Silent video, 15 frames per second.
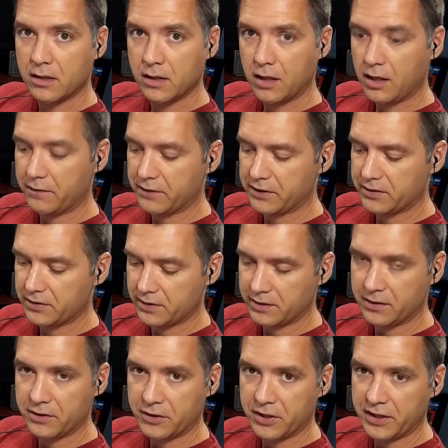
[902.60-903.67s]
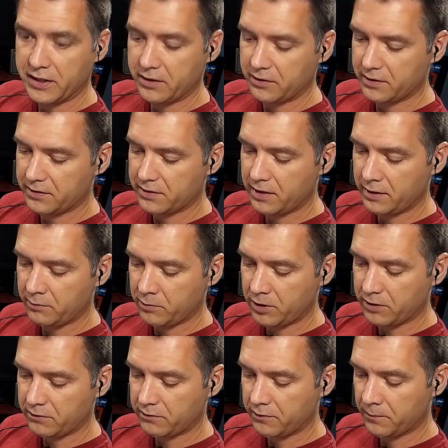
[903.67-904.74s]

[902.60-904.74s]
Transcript: Obviously you can hear the sine wave.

== == ==

§ TASK INSTRUCTIONS: What you return should be all of the material above, exactly, and none of its pictures.

§ SOLUTION:
Silent video, 15 frames per second.
[902.60-903.67s]
[903.67-904.74s]

[902.60-904.74s]
Transcript: Obviously you can hear the sine wave.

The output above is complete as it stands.